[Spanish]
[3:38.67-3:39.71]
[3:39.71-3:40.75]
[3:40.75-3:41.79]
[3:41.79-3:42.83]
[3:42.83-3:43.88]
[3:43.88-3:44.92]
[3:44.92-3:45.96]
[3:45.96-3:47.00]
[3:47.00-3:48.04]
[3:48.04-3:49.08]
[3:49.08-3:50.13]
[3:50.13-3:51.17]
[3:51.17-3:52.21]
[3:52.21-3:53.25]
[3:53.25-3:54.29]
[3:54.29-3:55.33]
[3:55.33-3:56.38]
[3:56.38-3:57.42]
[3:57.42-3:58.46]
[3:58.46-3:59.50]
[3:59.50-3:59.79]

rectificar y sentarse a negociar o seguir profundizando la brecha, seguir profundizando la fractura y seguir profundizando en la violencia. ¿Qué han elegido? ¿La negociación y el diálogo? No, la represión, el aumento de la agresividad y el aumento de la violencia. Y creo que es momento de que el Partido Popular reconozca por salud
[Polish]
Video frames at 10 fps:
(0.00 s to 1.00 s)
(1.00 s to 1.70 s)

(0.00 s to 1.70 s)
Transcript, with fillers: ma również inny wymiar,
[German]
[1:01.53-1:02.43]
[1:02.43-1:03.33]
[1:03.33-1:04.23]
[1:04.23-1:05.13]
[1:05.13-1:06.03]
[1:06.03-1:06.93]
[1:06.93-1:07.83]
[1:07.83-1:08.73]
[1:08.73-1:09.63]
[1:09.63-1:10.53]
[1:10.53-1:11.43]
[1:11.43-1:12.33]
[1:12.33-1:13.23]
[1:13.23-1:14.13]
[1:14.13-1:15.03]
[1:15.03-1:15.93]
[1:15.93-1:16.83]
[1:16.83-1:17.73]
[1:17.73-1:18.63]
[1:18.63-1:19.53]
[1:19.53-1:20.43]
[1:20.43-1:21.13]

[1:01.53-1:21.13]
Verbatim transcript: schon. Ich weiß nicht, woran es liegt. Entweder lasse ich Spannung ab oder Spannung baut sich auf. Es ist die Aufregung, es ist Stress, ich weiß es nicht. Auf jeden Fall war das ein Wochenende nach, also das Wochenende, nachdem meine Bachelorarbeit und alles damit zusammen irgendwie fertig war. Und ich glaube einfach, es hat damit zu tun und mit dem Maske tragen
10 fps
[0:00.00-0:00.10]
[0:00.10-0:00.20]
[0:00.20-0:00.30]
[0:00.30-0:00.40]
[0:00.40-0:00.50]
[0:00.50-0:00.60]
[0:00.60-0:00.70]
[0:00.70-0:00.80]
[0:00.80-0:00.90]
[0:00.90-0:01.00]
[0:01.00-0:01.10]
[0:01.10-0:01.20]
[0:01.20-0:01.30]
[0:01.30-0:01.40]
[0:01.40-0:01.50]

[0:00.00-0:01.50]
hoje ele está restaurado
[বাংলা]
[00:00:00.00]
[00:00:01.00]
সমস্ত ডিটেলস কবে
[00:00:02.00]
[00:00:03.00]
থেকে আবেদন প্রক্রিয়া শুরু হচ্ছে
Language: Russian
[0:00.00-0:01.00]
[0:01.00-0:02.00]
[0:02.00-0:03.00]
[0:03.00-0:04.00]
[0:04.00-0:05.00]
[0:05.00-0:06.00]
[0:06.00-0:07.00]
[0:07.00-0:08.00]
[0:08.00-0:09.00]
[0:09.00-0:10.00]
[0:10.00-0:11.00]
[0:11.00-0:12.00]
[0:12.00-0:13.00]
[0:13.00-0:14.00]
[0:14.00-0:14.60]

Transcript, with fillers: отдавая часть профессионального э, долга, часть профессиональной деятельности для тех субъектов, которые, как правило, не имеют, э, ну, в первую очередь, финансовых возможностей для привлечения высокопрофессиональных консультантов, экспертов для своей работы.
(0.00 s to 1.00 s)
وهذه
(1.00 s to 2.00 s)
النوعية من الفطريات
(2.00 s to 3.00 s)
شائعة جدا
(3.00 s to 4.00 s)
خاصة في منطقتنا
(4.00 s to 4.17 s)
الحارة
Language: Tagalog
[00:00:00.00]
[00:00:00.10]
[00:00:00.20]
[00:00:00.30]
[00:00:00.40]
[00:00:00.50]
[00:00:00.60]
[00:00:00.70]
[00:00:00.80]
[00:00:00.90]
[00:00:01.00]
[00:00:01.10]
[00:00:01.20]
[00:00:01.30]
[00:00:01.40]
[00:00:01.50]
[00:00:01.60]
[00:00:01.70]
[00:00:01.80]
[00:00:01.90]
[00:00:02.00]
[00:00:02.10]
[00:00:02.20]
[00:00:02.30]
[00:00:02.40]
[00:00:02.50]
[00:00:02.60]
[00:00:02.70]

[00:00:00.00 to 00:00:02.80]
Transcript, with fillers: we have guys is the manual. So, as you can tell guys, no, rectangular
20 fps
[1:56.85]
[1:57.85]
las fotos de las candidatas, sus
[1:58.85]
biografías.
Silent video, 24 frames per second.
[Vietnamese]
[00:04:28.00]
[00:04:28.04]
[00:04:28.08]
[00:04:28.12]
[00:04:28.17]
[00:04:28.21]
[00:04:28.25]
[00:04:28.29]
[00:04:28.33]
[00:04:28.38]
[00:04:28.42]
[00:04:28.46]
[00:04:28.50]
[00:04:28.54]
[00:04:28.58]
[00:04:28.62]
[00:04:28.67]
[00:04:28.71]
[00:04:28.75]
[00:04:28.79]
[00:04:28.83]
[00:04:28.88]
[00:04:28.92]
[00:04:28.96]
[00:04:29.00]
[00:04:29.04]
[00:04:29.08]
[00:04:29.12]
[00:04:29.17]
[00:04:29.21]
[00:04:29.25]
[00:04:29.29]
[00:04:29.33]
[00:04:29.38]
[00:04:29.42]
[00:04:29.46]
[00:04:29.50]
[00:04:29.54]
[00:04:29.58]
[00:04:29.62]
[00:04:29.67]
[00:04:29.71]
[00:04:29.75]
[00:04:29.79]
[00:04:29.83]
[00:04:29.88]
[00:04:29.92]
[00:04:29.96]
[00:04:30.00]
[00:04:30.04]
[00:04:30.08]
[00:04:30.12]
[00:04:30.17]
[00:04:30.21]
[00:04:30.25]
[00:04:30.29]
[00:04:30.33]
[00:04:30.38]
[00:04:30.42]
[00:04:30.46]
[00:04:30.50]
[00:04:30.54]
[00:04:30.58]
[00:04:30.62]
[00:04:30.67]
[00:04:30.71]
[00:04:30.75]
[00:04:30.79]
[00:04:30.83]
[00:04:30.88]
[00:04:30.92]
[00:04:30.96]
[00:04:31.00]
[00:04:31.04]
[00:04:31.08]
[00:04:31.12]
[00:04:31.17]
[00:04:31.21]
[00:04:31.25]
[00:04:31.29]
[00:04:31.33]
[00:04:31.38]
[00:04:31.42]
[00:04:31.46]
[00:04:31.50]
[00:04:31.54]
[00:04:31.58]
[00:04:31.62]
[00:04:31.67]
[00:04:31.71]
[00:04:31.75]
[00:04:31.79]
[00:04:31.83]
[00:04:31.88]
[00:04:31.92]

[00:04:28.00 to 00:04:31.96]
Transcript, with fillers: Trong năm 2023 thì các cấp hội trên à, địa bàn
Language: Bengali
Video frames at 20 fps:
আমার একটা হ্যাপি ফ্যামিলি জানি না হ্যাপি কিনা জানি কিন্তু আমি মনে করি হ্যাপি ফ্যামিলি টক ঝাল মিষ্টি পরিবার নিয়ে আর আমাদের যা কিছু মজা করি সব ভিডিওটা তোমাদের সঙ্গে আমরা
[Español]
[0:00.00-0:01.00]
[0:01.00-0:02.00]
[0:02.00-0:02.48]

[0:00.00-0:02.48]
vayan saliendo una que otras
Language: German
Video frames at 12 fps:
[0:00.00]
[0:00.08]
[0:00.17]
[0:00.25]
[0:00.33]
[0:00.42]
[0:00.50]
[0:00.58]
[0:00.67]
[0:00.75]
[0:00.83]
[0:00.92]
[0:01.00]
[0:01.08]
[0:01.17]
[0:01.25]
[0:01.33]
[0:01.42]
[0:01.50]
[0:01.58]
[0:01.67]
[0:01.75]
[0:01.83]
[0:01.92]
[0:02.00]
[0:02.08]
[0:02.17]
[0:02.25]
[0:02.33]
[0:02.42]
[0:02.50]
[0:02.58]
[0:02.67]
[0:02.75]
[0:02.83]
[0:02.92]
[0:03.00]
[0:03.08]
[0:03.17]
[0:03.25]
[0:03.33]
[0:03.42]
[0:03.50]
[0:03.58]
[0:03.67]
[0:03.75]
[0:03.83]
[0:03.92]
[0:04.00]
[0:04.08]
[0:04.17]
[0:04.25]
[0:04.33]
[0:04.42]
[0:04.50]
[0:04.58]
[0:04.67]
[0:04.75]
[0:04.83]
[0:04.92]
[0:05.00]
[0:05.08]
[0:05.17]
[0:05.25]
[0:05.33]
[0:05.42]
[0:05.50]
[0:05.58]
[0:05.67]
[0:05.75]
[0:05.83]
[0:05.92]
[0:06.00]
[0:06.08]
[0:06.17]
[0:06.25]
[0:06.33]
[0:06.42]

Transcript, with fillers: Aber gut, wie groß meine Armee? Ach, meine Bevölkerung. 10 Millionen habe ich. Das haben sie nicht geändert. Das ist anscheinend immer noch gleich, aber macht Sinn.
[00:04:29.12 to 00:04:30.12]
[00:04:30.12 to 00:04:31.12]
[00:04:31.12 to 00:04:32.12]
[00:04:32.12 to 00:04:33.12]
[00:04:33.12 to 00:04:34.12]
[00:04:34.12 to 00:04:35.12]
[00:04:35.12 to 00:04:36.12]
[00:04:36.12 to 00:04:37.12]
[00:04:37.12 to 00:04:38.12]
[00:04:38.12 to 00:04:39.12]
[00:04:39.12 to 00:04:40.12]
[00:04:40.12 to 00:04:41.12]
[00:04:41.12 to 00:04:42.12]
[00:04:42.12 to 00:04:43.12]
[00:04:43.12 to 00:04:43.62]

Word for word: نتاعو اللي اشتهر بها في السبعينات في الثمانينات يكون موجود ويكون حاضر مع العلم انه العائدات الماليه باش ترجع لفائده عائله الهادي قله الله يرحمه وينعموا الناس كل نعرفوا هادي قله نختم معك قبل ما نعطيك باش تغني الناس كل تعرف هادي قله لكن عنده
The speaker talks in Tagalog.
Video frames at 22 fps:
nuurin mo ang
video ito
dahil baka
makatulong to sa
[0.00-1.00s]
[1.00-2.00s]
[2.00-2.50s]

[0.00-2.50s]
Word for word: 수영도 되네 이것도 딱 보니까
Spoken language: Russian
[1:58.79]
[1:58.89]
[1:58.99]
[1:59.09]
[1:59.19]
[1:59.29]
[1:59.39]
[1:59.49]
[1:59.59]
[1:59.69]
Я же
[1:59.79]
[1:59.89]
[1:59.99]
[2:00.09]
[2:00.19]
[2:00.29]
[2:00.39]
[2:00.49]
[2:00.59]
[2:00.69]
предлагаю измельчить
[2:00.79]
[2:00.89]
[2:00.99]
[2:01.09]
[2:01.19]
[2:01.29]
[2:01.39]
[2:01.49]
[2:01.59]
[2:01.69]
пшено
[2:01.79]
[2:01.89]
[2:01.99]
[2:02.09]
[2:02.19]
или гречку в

══════════

● **Problem to work on**
The reply should consist of a single number: how many lines in the listing contain the word "with".

● **Exercise response**
5